New Measures of Skewness of a Probability Distribution

Show more

1. Introduction

Many of the common statistical inference methods rely on the approximate normality of the sample mean via the Central Limit Theorem (CLT) for sufficiently large number of samples (n). A rule of thumb says that the CLT can be used for n > 30 [1] [2] [3] [4]. Singh, Lucas, Dalpatadu, & Murphy [5] showed that this rule of thumb may be inaccurate for highly skewed distributions. Veluchamy [6] developed a graphical approach based on bootstrap for verification of normality of the sample mean.
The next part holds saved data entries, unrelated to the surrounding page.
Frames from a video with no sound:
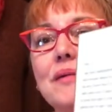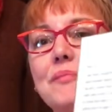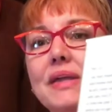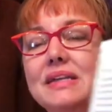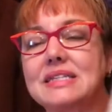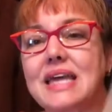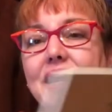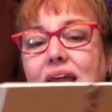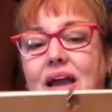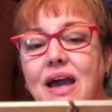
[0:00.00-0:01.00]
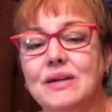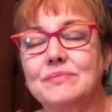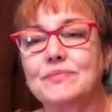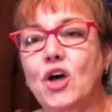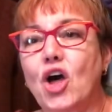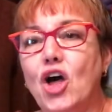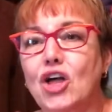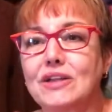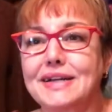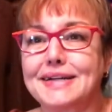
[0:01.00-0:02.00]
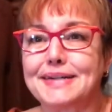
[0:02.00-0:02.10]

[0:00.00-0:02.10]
piece, and it got all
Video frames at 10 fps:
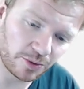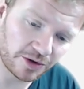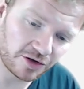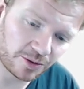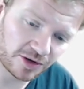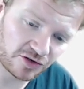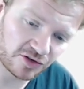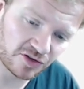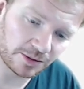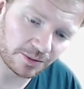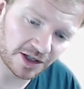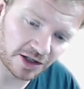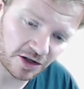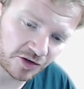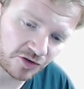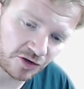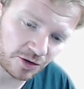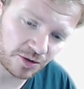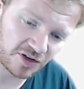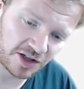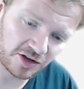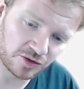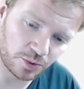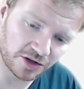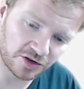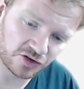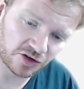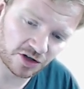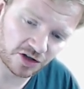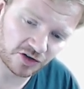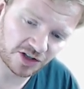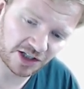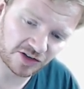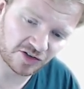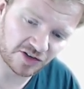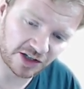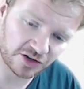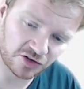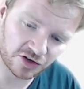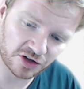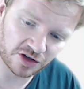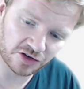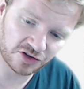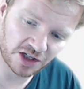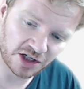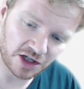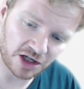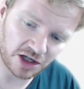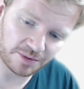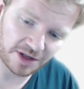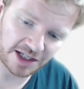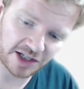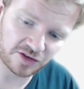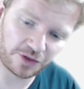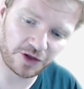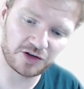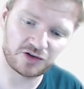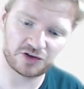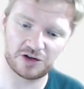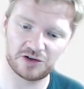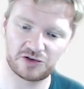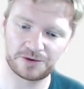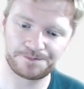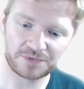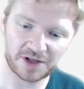So one of the questions they might ask you is here's one charge, here's a second charge, um, and here's a third charge.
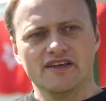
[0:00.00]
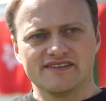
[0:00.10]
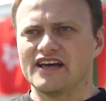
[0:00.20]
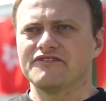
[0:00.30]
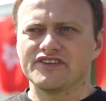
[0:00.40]

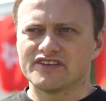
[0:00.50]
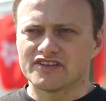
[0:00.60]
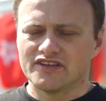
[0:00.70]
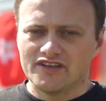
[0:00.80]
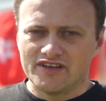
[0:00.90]
something
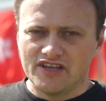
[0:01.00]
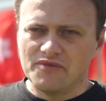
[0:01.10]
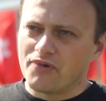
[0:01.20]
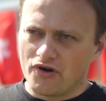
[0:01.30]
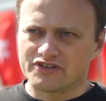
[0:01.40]

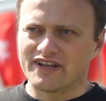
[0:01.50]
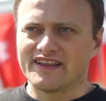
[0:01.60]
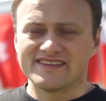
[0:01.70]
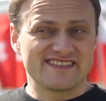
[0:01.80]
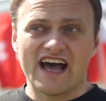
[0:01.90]

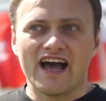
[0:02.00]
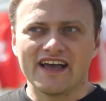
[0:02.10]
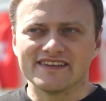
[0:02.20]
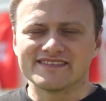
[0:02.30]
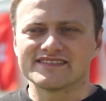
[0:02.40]
important,
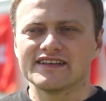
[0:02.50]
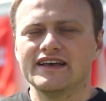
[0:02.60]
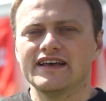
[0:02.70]
science,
Skewness plays an important role in statistical analyses in almost all disciplines, and especially in finance. Johnson, Sen and Balyeat [7] applied a skewness adjusted binomial model to futures options pricing and derived the asymptotic skewness model properties. Their results showed that the futures options price, in the presence of skewness, depends not only on mean and standard deviation (sd), but other parameters as well. Kun [8] investigated daily time series of four Shanghai Stock market indices and found inclusion of skewness in models to yield higher investor utility. Chateau [9] investigated the effects of skewness and kurtosis by starting with the Black’s normal model for the European put values, replacing the Gaussian distribution by the Gram-Charlier and the Johnson distribution, and showed that both skewness and kurtosis have significant impact on the model results. The effects of skewness on stochastic frontier models are discussed in [10].

Several measures of skewness are available in statistical literature [11], but most of these are based on the sample moments or quantiles, and as such are adversely affected by the presence of a few outliers. Robust skewness measures such as medcouple have been proposed and investigated in the literature [12] ; the medcouple measures of skewness are a function of sample quantiles and order statistics. A comparison of skewness and kurtosis measures is provided by [13] ; a comparison of the standard t-test and a modified t-test for skewed distributions is available in [14].

Skewness of a probability distribution refers to the departure of the distribution from symmetry. A symmetric distribution has no skewness, a distribution with longer tail on the left is negatively skewed, and a distribution with longer tail on the right is positively skewed [15].

There are mainly three types of skewness measures available in the literature: Fisher-Pearson skewness, adjusted Fisher-Pearson skewness, and Pearson Type 2 skewness. Fisher-Pearson skewness measures are functions of the second and third central sample moments:

$\begin{array}{l}{m}_{k}=\frac{{\displaystyle \underset{i=1}{\overset{n}{\sum}}{\left({x}_{i}-\stackrel{\xaf}{x}\right)}^{k}}}{n-1},\text{}k=2,3\\ \stackrel{\xaf}{x}=\text{sample mean,and}\\ \sqrt{{m}_{2}}=\text{sample standard deviation}\text{.}\end{array}$ (1)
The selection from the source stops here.